++++ Material shown ++++
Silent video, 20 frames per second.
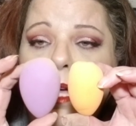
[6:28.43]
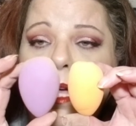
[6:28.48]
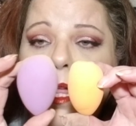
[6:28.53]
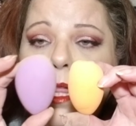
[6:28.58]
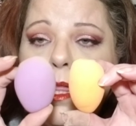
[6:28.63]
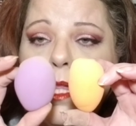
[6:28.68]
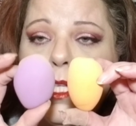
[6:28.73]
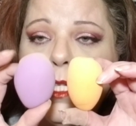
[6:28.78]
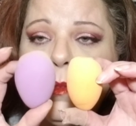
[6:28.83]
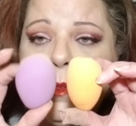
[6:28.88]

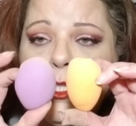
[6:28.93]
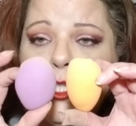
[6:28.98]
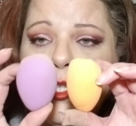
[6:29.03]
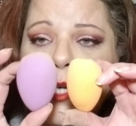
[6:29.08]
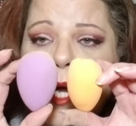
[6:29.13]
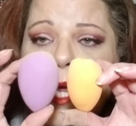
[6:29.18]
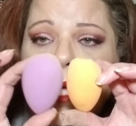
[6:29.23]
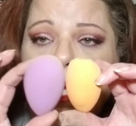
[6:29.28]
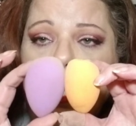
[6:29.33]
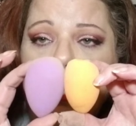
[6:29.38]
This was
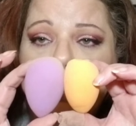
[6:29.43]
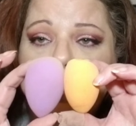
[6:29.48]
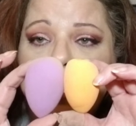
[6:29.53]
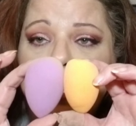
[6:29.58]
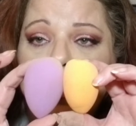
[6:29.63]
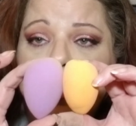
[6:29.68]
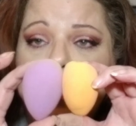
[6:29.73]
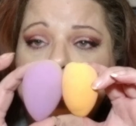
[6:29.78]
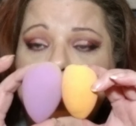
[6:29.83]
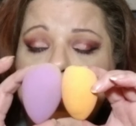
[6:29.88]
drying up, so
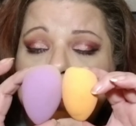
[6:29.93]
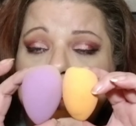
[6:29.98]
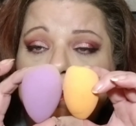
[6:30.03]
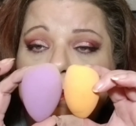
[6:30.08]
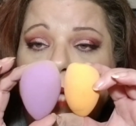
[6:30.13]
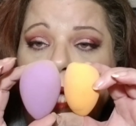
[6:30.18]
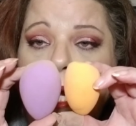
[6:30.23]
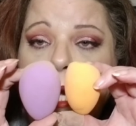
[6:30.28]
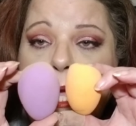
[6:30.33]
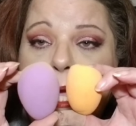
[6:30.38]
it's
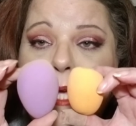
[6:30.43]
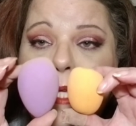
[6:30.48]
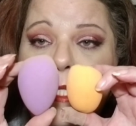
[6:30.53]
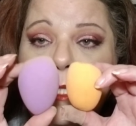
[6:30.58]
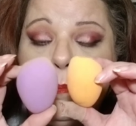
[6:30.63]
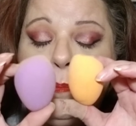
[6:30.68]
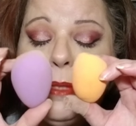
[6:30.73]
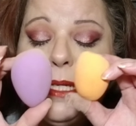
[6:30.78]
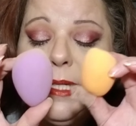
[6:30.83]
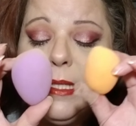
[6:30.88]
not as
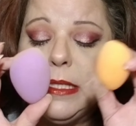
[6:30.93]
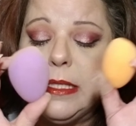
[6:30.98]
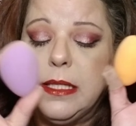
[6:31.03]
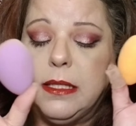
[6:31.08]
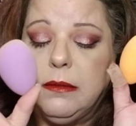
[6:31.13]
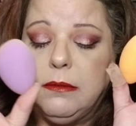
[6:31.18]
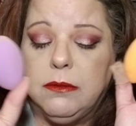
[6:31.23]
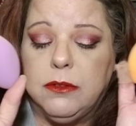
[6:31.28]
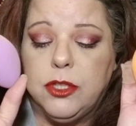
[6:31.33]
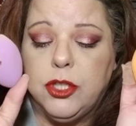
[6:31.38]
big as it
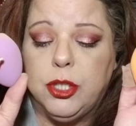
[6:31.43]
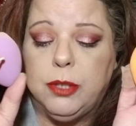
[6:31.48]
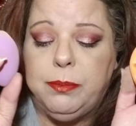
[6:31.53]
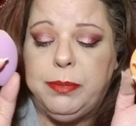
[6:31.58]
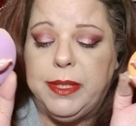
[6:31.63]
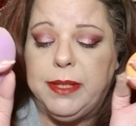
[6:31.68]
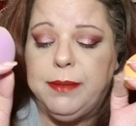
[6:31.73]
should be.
++++
### Your goal
Every entry above is to be copied verbatim, with the pictures removed.

### Solution
Silent video, 20 frames per second.
[6:28.43]
[6:28.48]
[6:28.53]
[6:28.58]
[6:28.63]
[6:28.68]
[6:28.73]
[6:28.78]
[6:28.83]
[6:28.88]

[6:28.93]
[6:28.98]
[6:29.03]
[6:29.08]
[6:29.13]
[6:29.18]
[6:29.23]
[6:29.28]
[6:29.33]
[6:29.38]
This was
[6:29.43]
[6:29.48]
[6:29.53]
[6:29.58]
[6:29.63]
[6:29.68]
[6:29.73]
[6:29.78]
[6:29.83]
[6:29.88]
drying up, so
[6:29.93]
[6:29.98]
[6:30.03]
[6:30.08]
[6:30.13]
[6:30.18]
[6:30.23]
[6:30.28]
[6:30.33]
[6:30.38]
it's
[6:30.43]
[6:30.48]
[6:30.53]
[6:30.58]
[6:30.63]
[6:30.68]
[6:30.73]
[6:30.78]
[6:30.83]
[6:30.88]
not as
[6:30.93]
[6:30.98]
[6:31.03]
[6:31.08]
[6:31.13]
[6:31.18]
[6:31.23]
[6:31.28]
[6:31.33]
[6:31.38]
big as it
[6:31.43]
[6:31.48]
[6:31.53]
[6:31.58]
[6:31.63]
[6:31.68]
[6:31.73]
should be.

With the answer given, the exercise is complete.